### STUDY MATERIAL

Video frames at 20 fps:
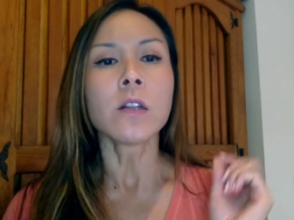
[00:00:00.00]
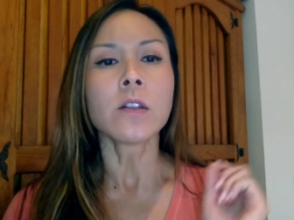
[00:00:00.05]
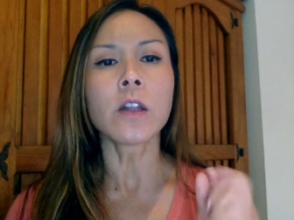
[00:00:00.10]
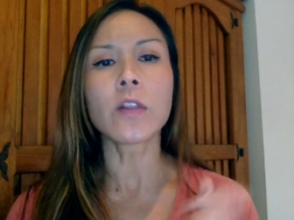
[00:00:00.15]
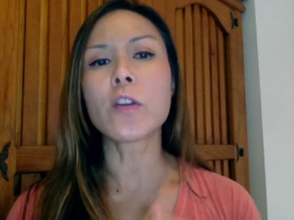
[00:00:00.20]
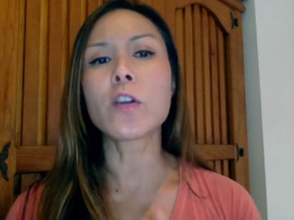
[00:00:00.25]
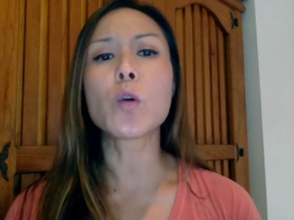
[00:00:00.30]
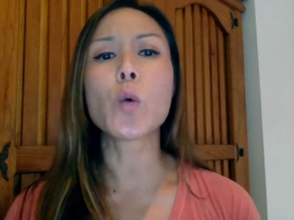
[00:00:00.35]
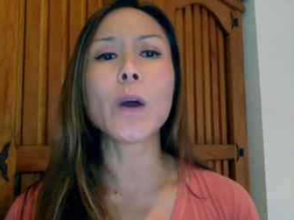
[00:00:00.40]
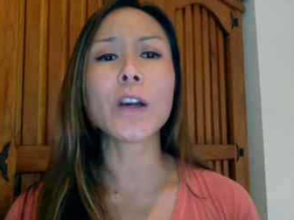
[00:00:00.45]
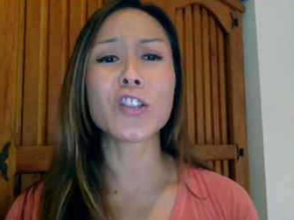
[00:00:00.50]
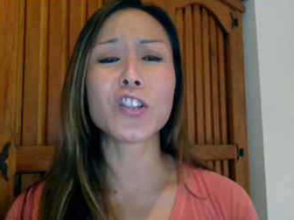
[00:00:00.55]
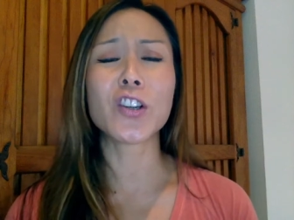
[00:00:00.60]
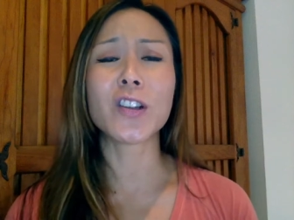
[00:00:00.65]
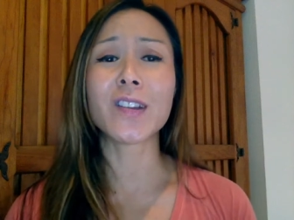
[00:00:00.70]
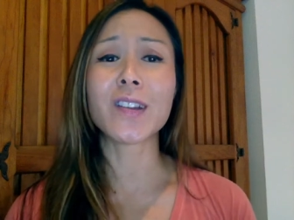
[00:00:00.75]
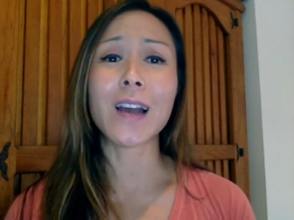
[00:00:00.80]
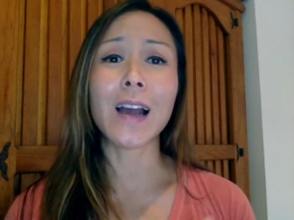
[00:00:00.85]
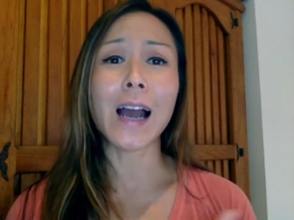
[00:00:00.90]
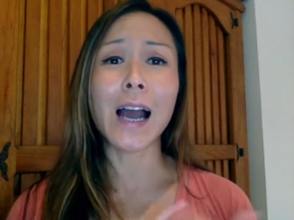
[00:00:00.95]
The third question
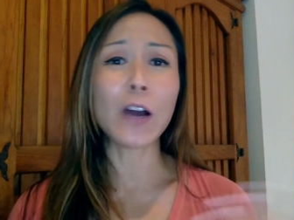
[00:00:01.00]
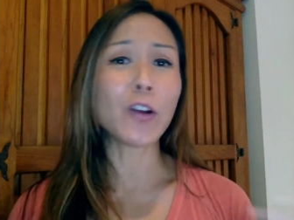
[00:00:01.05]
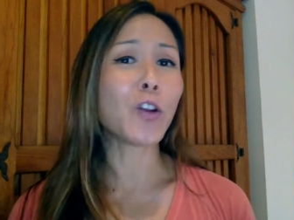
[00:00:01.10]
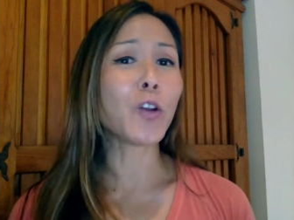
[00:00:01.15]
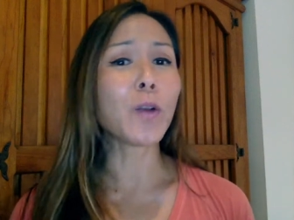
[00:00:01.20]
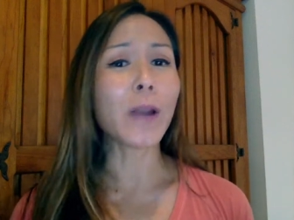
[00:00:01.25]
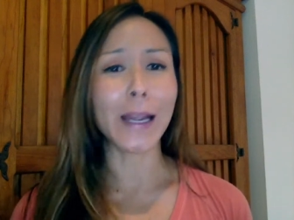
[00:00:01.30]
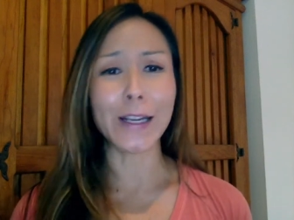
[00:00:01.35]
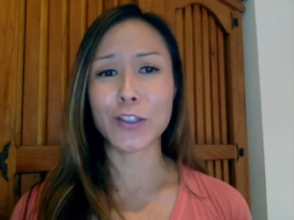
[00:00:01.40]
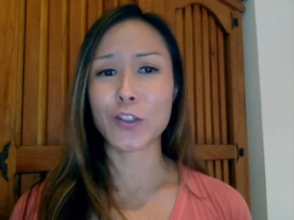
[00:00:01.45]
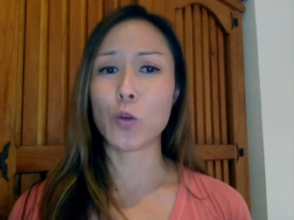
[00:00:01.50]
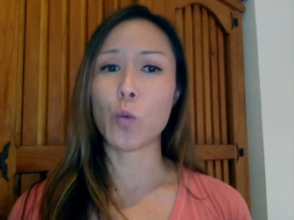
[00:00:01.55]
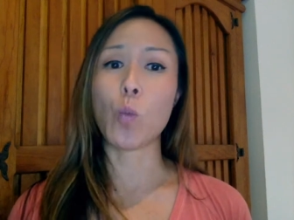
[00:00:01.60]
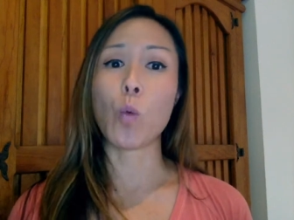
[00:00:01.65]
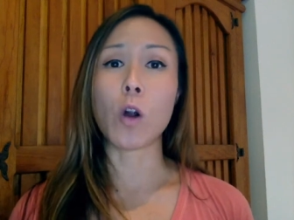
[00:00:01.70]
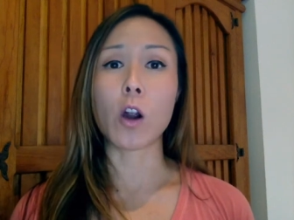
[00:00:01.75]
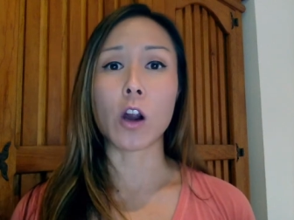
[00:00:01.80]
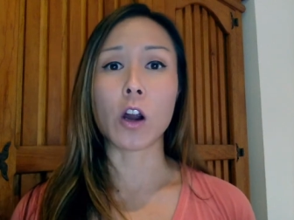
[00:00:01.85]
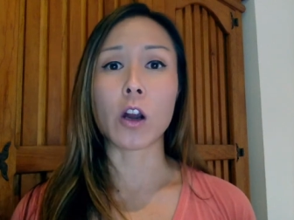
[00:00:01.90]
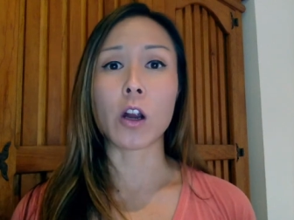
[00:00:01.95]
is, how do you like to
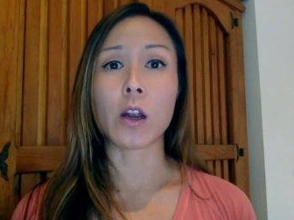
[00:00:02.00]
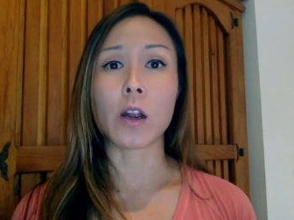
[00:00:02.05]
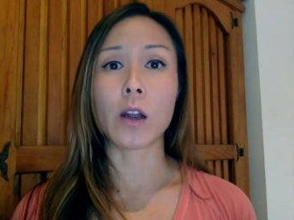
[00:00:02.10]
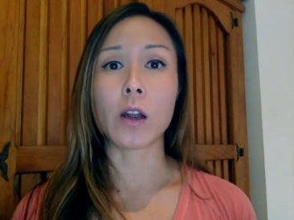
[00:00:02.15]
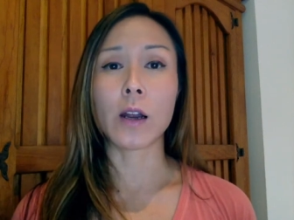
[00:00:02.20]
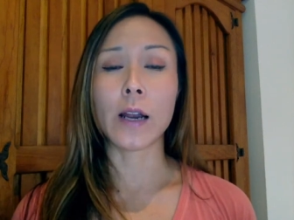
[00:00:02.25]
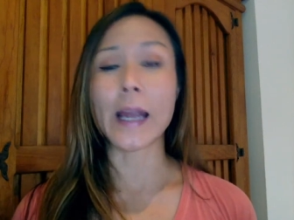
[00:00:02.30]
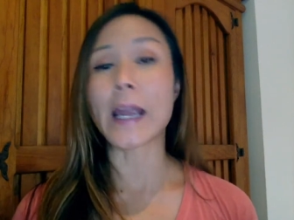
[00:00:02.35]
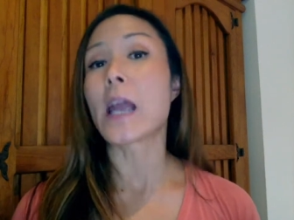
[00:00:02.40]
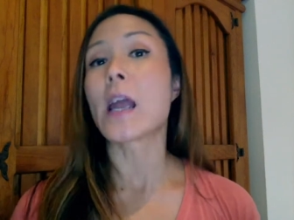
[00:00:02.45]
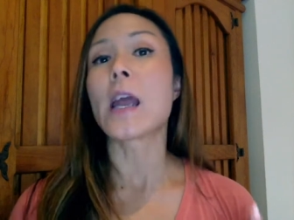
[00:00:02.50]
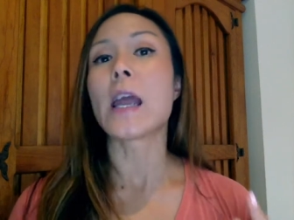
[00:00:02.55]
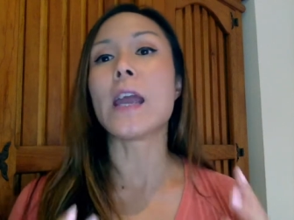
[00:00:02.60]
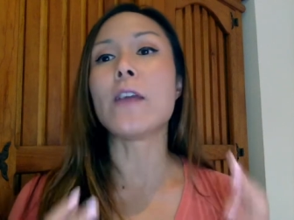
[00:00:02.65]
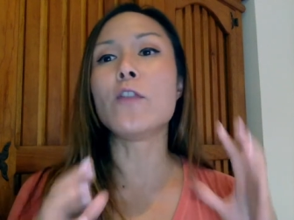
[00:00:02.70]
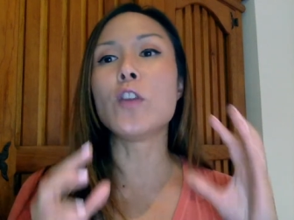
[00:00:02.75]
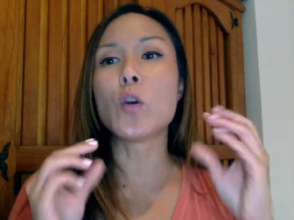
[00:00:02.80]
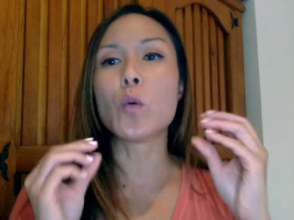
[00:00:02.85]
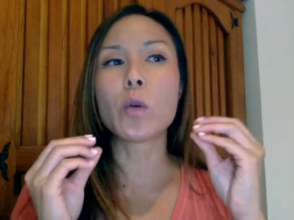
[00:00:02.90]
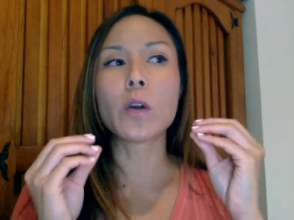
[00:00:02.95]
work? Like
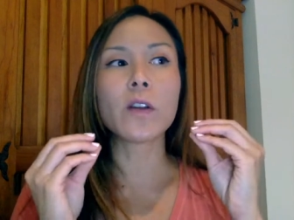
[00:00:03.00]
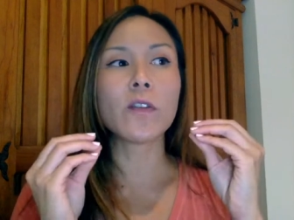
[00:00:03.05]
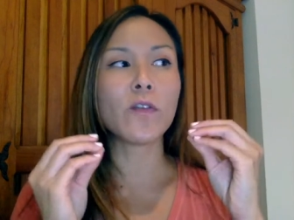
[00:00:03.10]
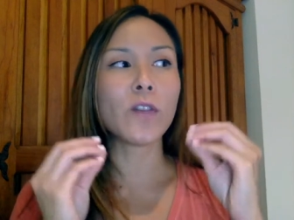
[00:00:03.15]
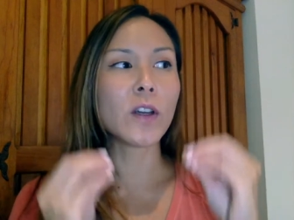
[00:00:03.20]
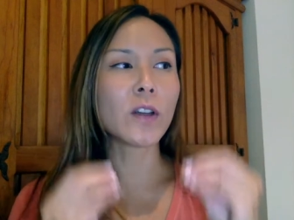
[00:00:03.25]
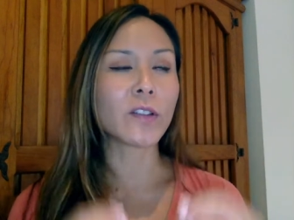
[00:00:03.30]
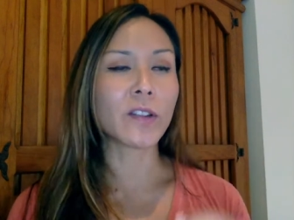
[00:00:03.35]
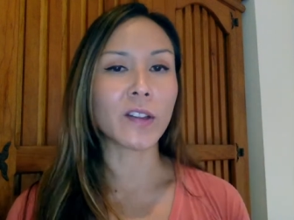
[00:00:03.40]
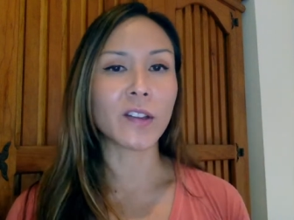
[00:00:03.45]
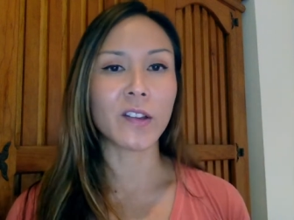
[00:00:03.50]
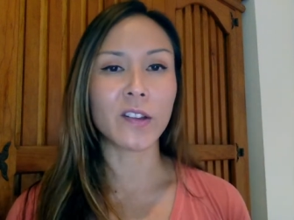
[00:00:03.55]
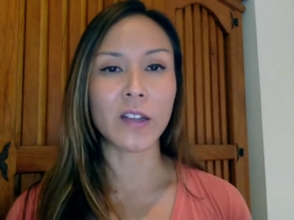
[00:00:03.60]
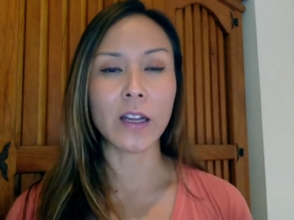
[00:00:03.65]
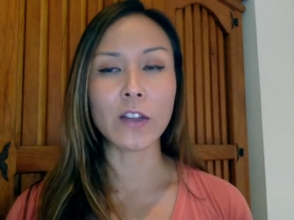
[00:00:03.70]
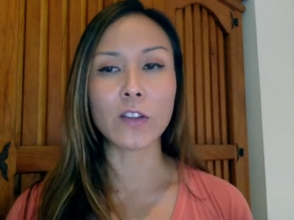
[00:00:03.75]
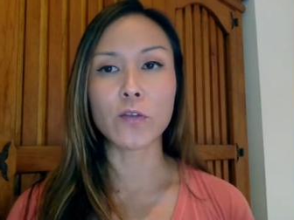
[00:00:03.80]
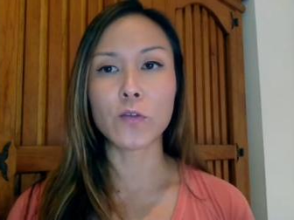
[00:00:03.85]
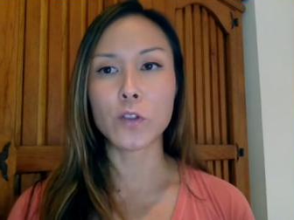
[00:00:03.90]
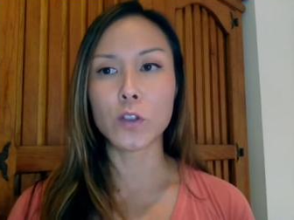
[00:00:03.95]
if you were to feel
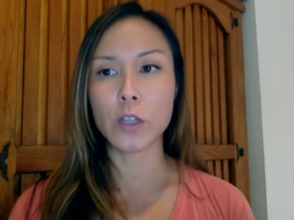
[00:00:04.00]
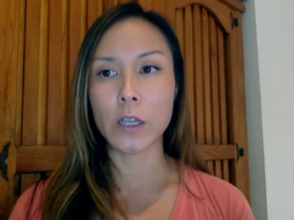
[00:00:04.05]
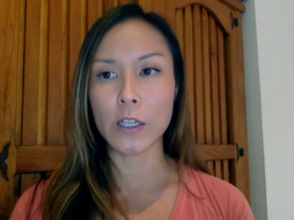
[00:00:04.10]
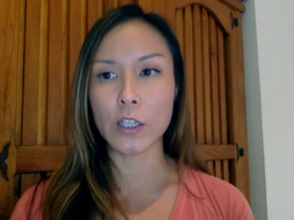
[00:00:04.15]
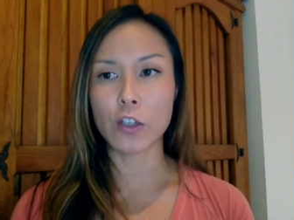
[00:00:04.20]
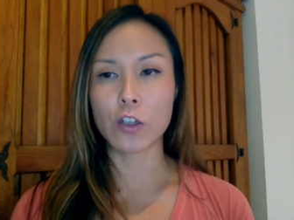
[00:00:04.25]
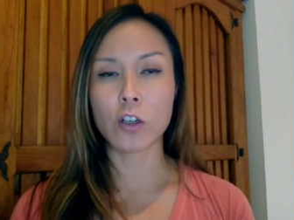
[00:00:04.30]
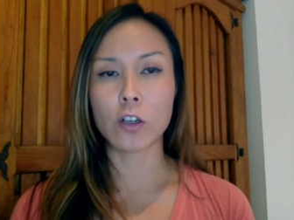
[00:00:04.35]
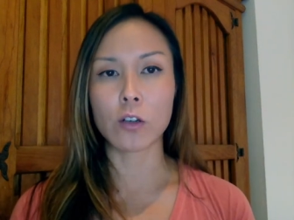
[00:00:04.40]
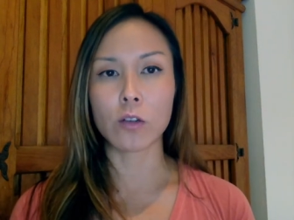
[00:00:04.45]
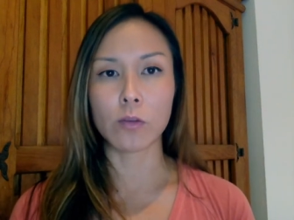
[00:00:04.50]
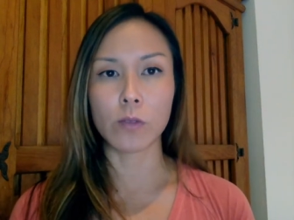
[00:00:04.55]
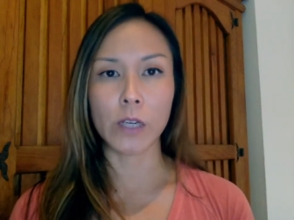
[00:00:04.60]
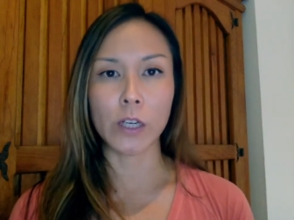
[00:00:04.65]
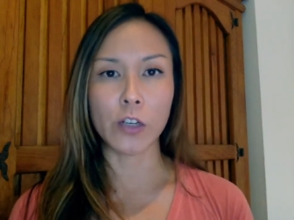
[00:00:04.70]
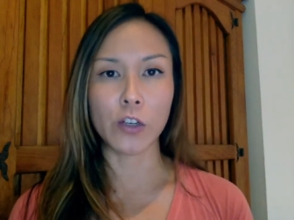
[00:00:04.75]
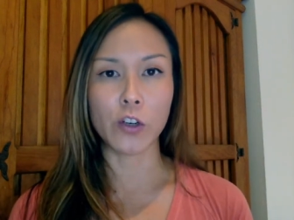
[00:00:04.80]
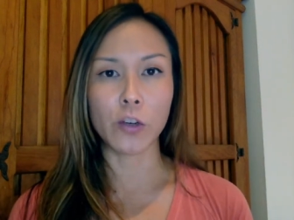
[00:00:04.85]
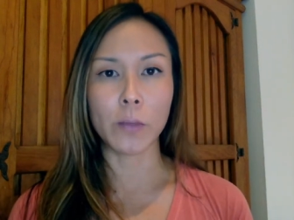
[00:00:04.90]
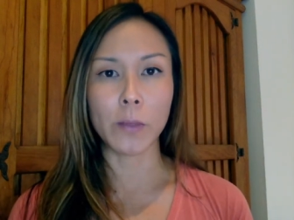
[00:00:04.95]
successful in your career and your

######

» ACTIVITY
The task calls for all records to be set down precisely, excluding any images.

» RESPONSE BELOW
Video frames at 20 fps:
[00:00:00.00]
[00:00:00.05]
[00:00:00.10]
[00:00:00.15]
[00:00:00.20]
[00:00:00.25]
[00:00:00.30]
[00:00:00.35]
[00:00:00.40]
[00:00:00.45]
[00:00:00.50]
[00:00:00.55]
[00:00:00.60]
[00:00:00.65]
[00:00:00.70]
[00:00:00.75]
[00:00:00.80]
[00:00:00.85]
[00:00:00.90]
[00:00:00.95]
The third question
[00:00:01.00]
[00:00:01.05]
[00:00:01.10]
[00:00:01.15]
[00:00:01.20]
[00:00:01.25]
[00:00:01.30]
[00:00:01.35]
[00:00:01.40]
[00:00:01.45]
[00:00:01.50]
[00:00:01.55]
[00:00:01.60]
[00:00:01.65]
[00:00:01.70]
[00:00:01.75]
[00:00:01.80]
[00:00:01.85]
[00:00:01.90]
[00:00:01.95]
is, how do you like to
[00:00:02.00]
[00:00:02.05]
[00:00:02.10]
[00:00:02.15]
[00:00:02.20]
[00:00:02.25]
[00:00:02.30]
[00:00:02.35]
[00:00:02.40]
[00:00:02.45]
[00:00:02.50]
[00:00:02.55]
[00:00:02.60]
[00:00:02.65]
[00:00:02.70]
[00:00:02.75]
[00:00:02.80]
[00:00:02.85]
[00:00:02.90]
[00:00:02.95]
work? Like
[00:00:03.00]
[00:00:03.05]
[00:00:03.10]
[00:00:03.15]
[00:00:03.20]
[00:00:03.25]
[00:00:03.30]
[00:00:03.35]
[00:00:03.40]
[00:00:03.45]
[00:00:03.50]
[00:00:03.55]
[00:00:03.60]
[00:00:03.65]
[00:00:03.70]
[00:00:03.75]
[00:00:03.80]
[00:00:03.85]
[00:00:03.90]
[00:00:03.95]
if you were to feel
[00:00:04.00]
[00:00:04.05]
[00:00:04.10]
[00:00:04.15]
[00:00:04.20]
[00:00:04.25]
[00:00:04.30]
[00:00:04.35]
[00:00:04.40]
[00:00:04.45]
[00:00:04.50]
[00:00:04.55]
[00:00:04.60]
[00:00:04.65]
[00:00:04.70]
[00:00:04.75]
[00:00:04.80]
[00:00:04.85]
[00:00:04.90]
[00:00:04.95]
successful in your career and your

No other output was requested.